A: When the CBO receives this type of denial reason attached to a claim form, the CBO makes a call to the insurance company to verify why the medical group did not approve the service. If the insurance company indicates that it is not covered, then the CBO will consider the claim for payment. If the insurance company indicates that documentation was requested from the provider and not received, then the CBO will not consider the claim for payment. The CBO will also not consider the claim for payment if the call to insurance indicates that a pre-certification, pre-authorization, or referral was required but was not obtained. It is suggested when the insurance EOB does not clearly state that the service is not covered then the provider should also call to get clarification of the insurance denial.

Q: I haven’t received a Provider Claim Summary for months. Can I have a reprint of all of my summaries?

A: The CBO mails the summaries weekly to those providers that had claims completed. If the CBO has previously received mail back from the post office then the provider is placed on mail hold status. When numerous requests for claim summaries are made, the CBO will first investigate why the summary was not received. We will verify address data and request that any address discrepancies be updated with the CBO through Provider Connections (IMPACT must be updated as well). Once the address is corrected, the CBO will then print a summary report of claims processed during the time frame stated of not receiving the Provider Claim Summary.

Q: I owe the EI program money and cannot pay it all at once. I would like to setup a payment plan. What do I need to do?

A: In order to set up a payment plan, a request must be submitted to the CBO in writing. The letter to the CBO requesting a payment plan must include the total dollar amount owed, reason for the refund (i.e. initiated by EI monitor, initiated by Early Intervention Central Billing Office, initiated by the provider) and the amount of the monthly payment.
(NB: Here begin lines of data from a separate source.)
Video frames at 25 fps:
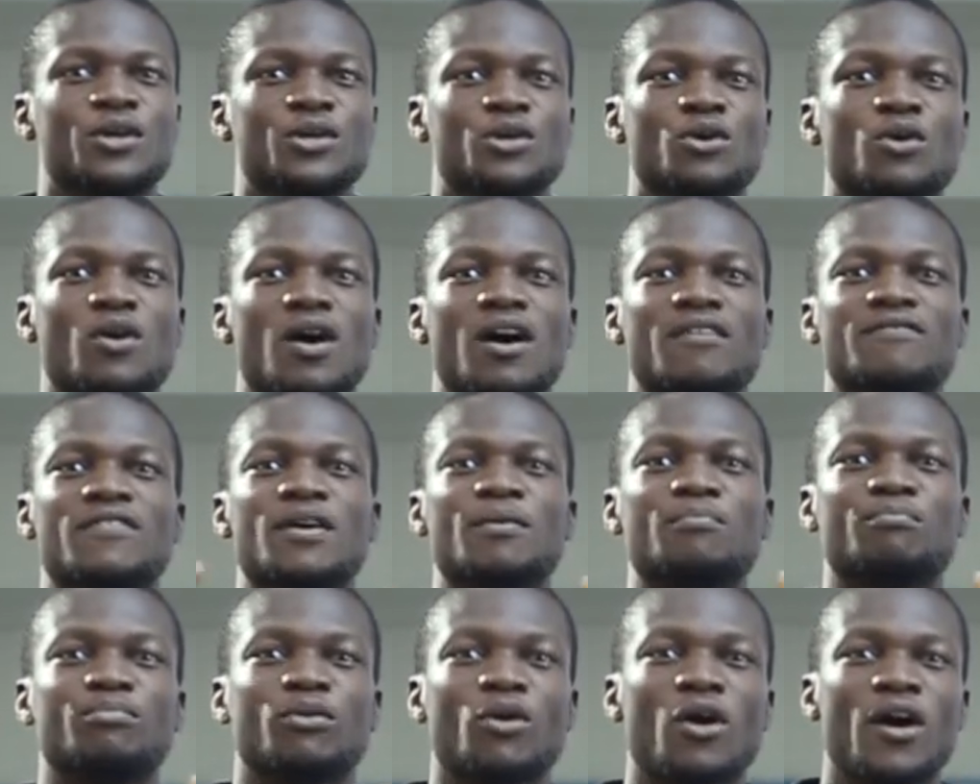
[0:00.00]
you have
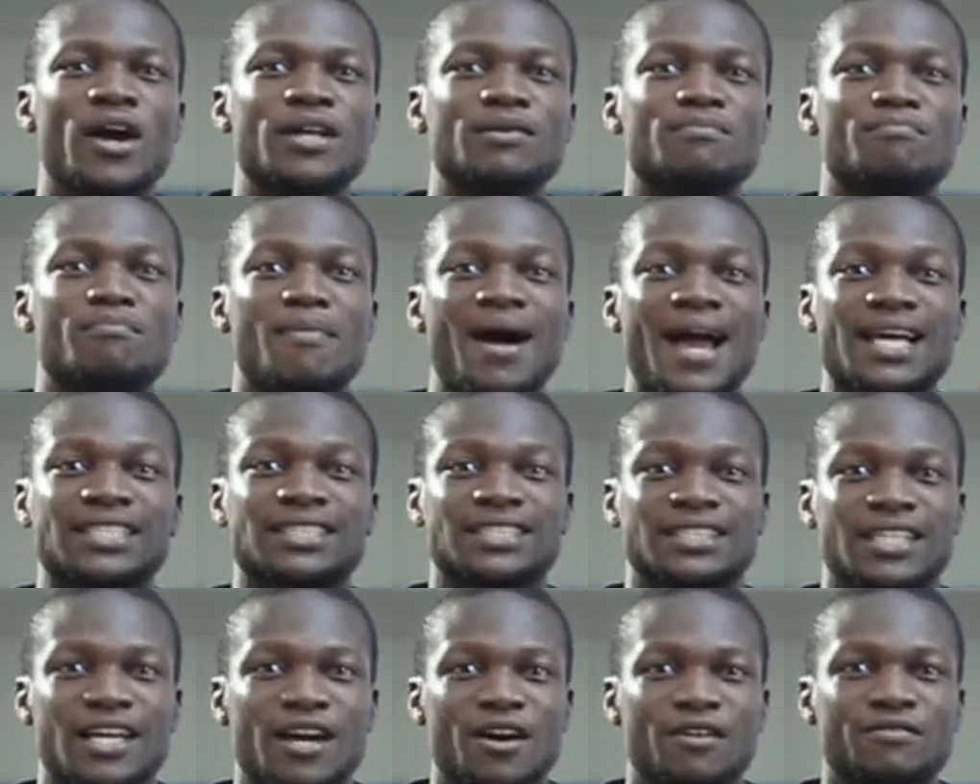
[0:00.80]
employed
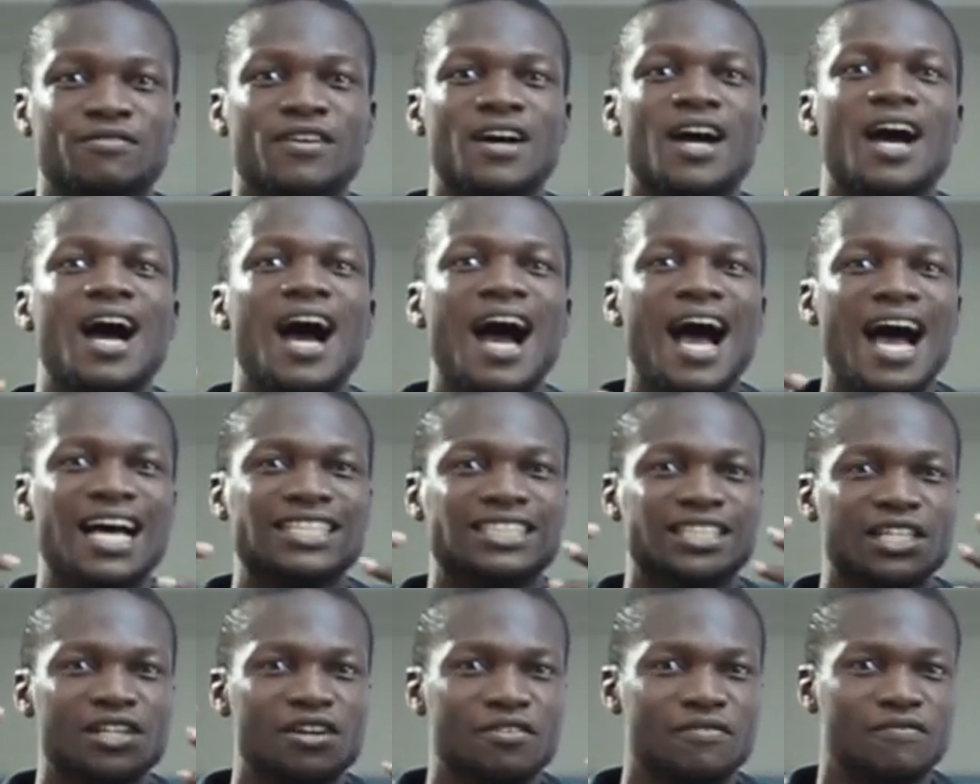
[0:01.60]
myself
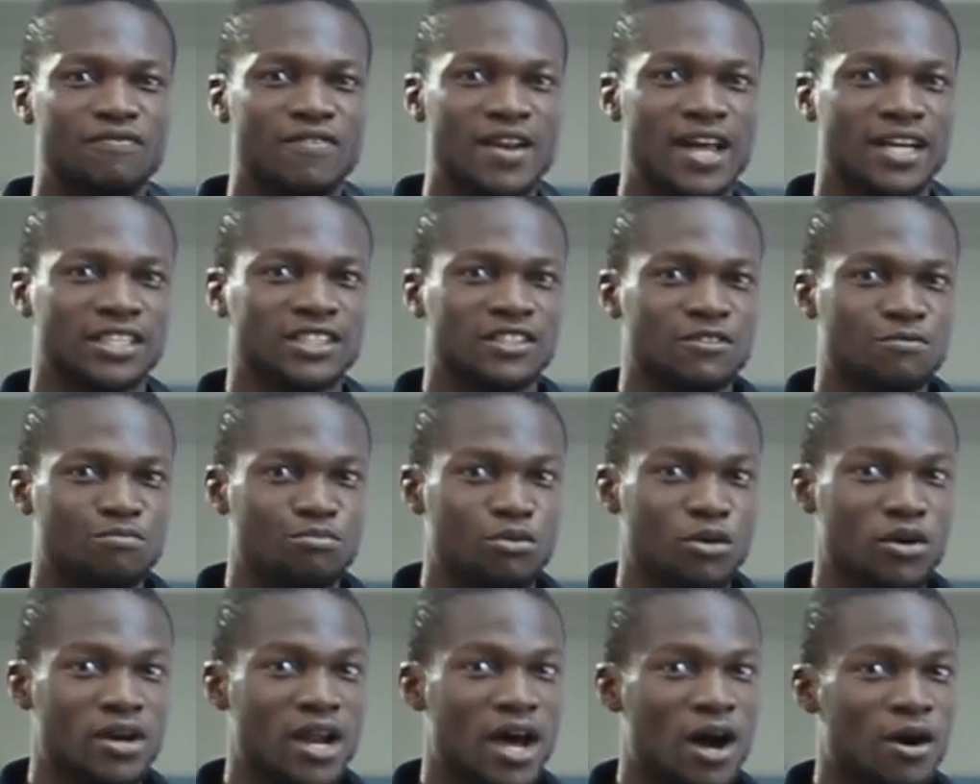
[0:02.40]
as a
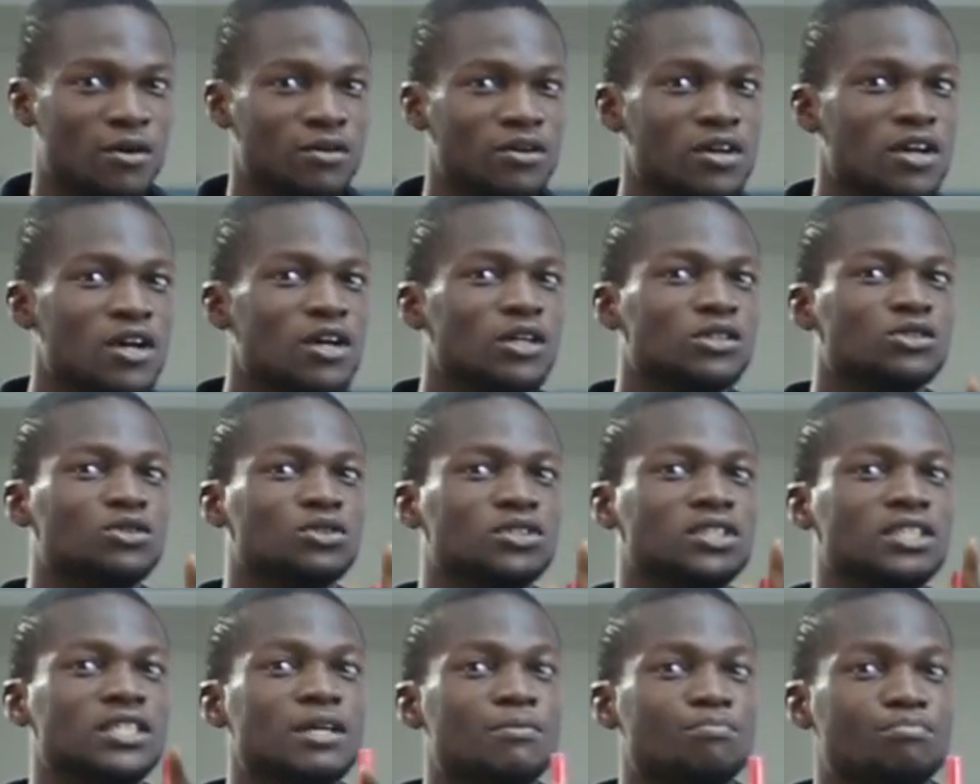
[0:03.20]
reflexive pronoun
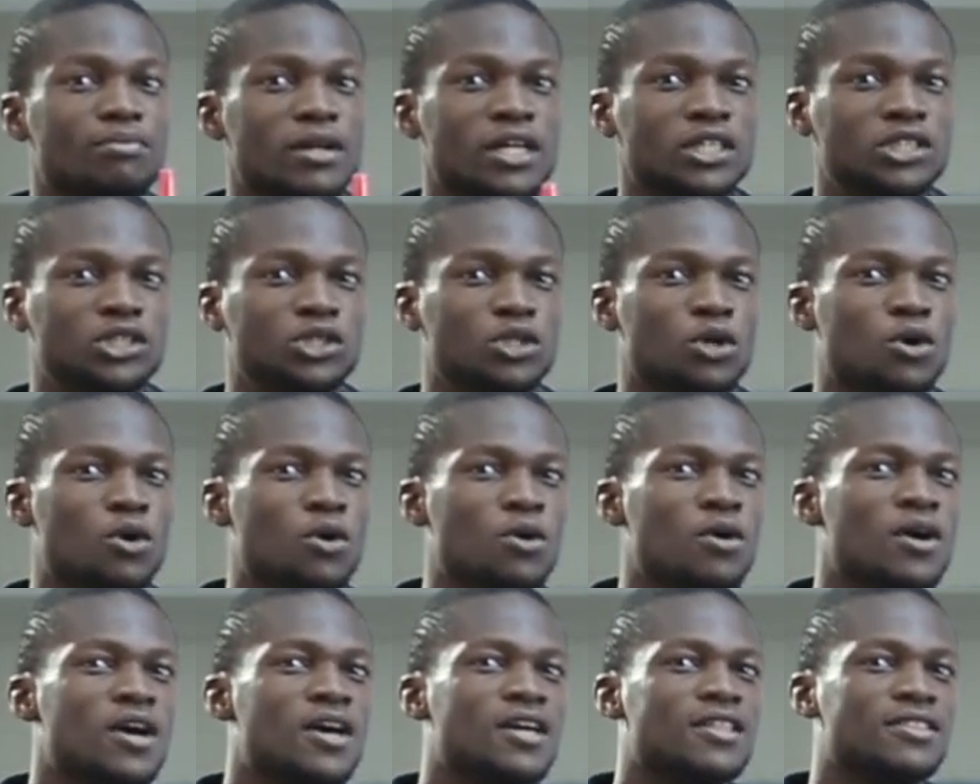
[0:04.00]
to simply
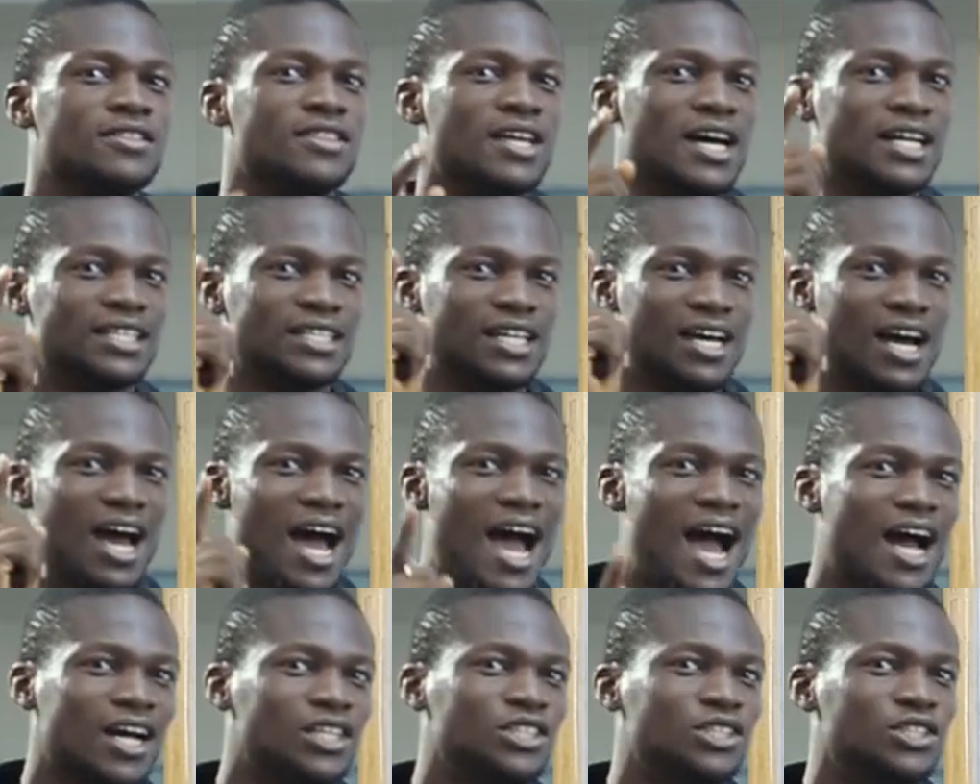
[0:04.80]
show that the
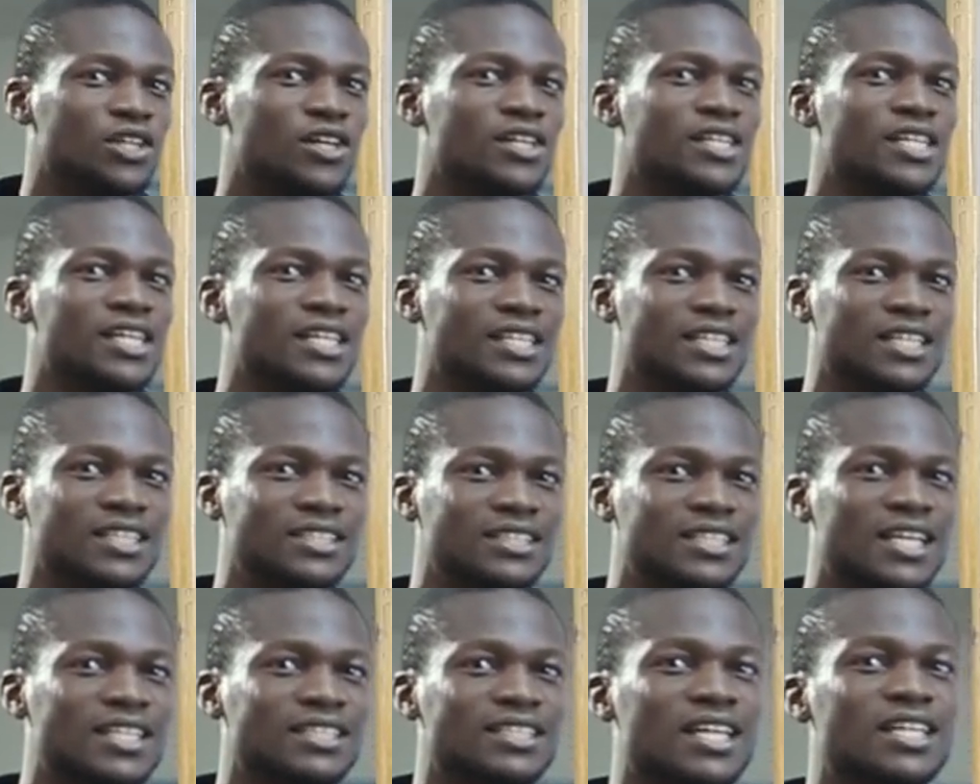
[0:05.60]
action in the
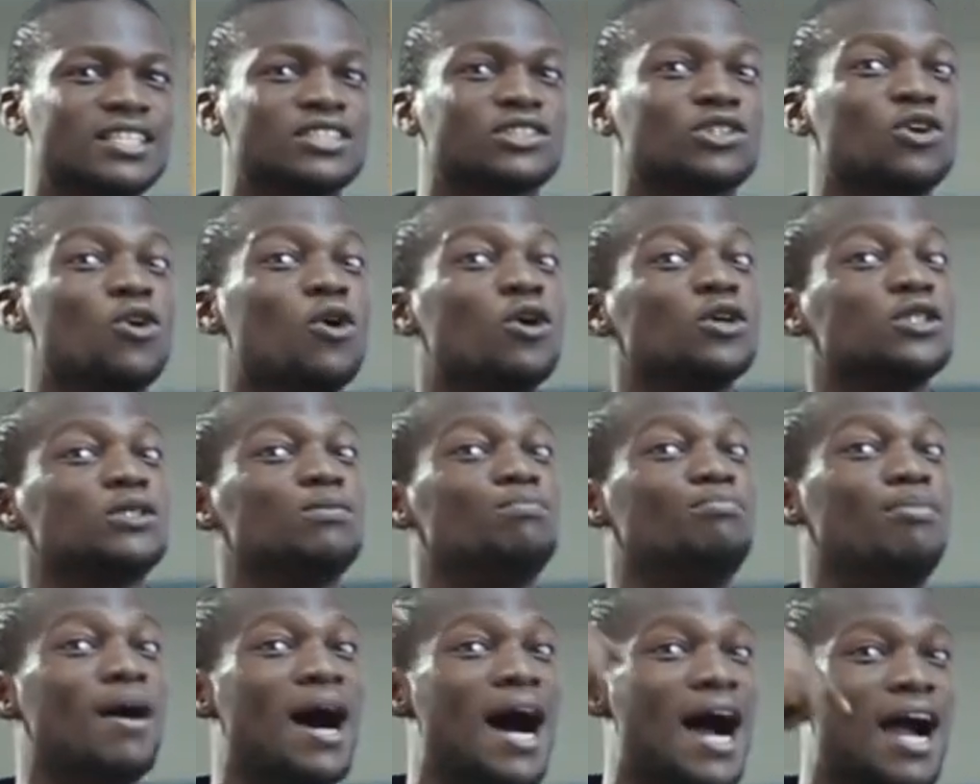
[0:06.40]
sentence goes
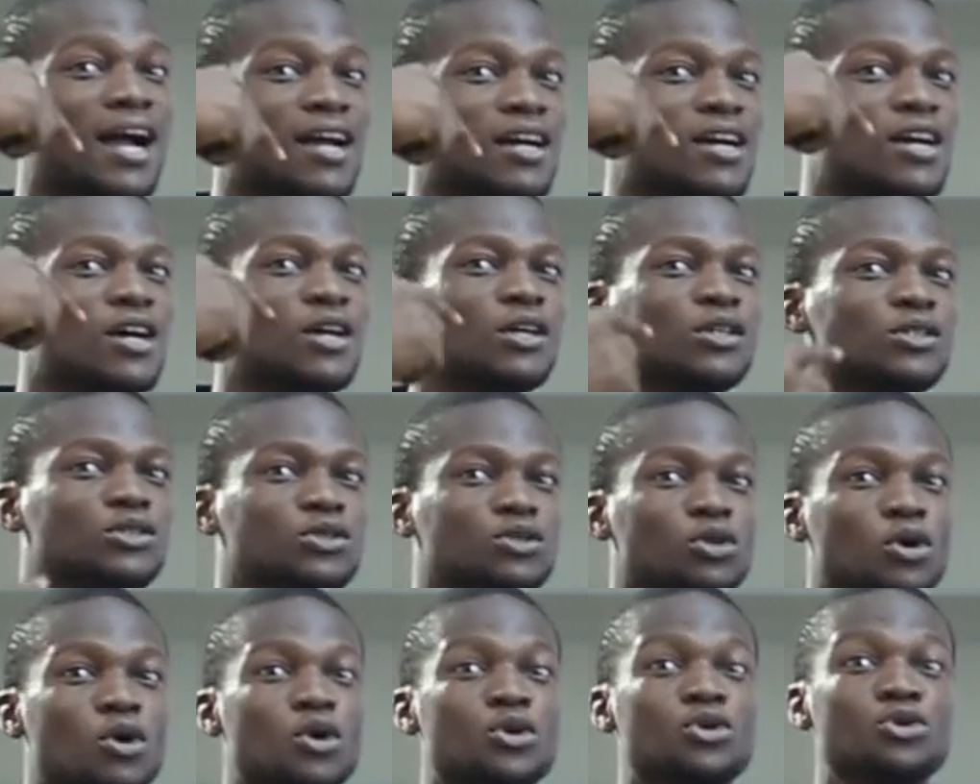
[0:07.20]
back
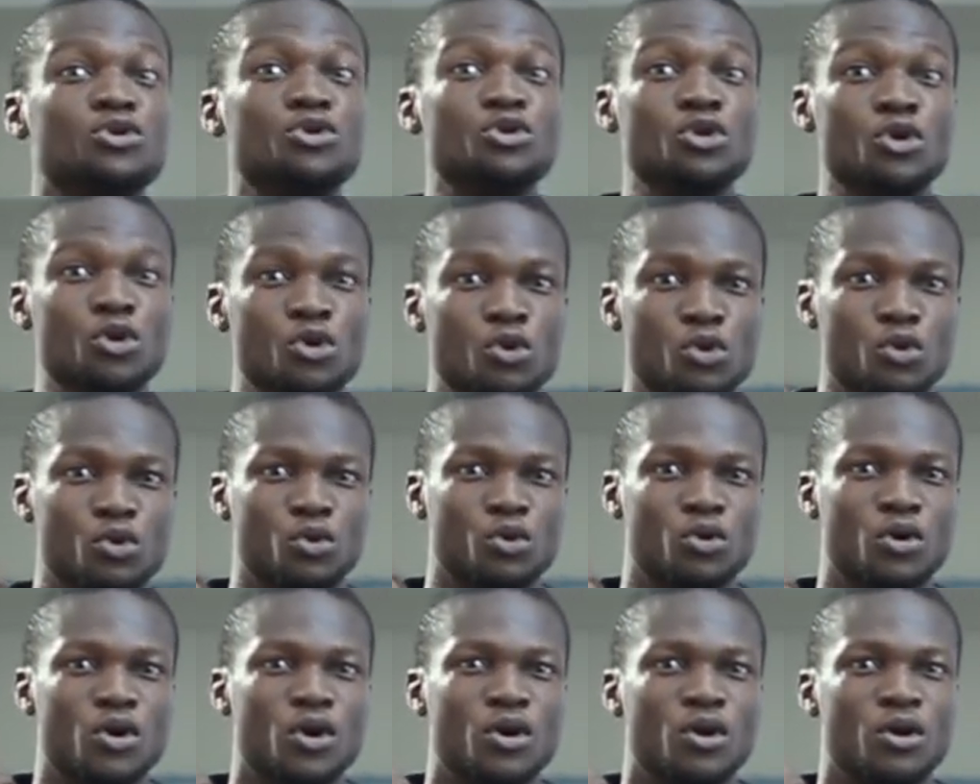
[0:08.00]
to
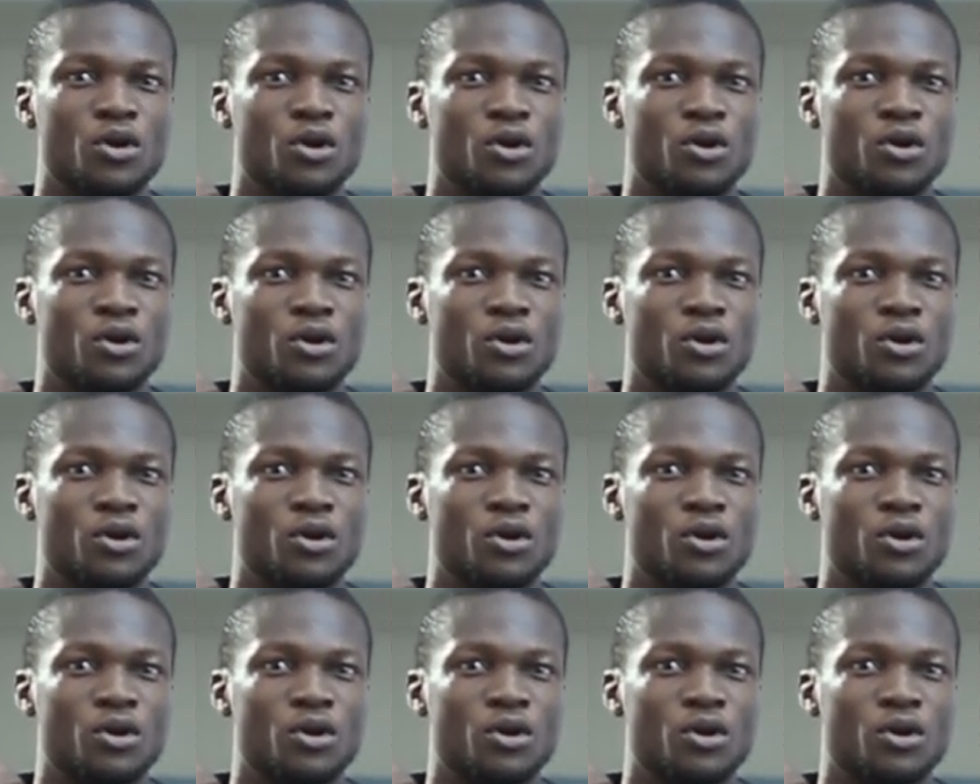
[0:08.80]
you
The letter should be submitted to: Early Intervention Central Billing Office, Attention Family Fee Accountant, P.O. Box 19485, Springfield, IL 62794.

Q: I have noticed lately the CBO has indicated on the weekly PCS a discrepancy with participant names. Although my claim was paid could this discrepancy result in denied claims in the future?

A: Yes, it is possible for claims to be denied in the future due to discrepancies with the participant’s demographic data. The CBO uses the current data only to process claims. The CBO does not use nicknames or A.K.As for claim processing. The CBO staff will try and determine if in fact it is the correct participant for the EI number given but will note to the provider the discrepancy in the name. Upon receiving the notification, the provider should verify with the family and the Service Coordinator which data is actually correct. The CBO uses the data that has been received electronically from the CFC sites. If the participant’s demographic data needs to be updated, the Service Coordinator must be notified in order to make the necessary changes.

Q: I received a Provider Claim Summary but did not receive a check.

A: Provider Claim Summaries are mailed weekly from the CBO. The Provider Claim Summary will have a date and an invoice number if any of the claims on the Provider Claim Summary will be paid. Checks are issued from the Illinois Comptroller’s Office. Currently, Early Intervention payments are delayed. To inquire on the status of payments, visit the Early Intervention website at or call 1-800-634-8540. If payments have already been released, then visit the IOC website at to inquire on the date payment was actually issued.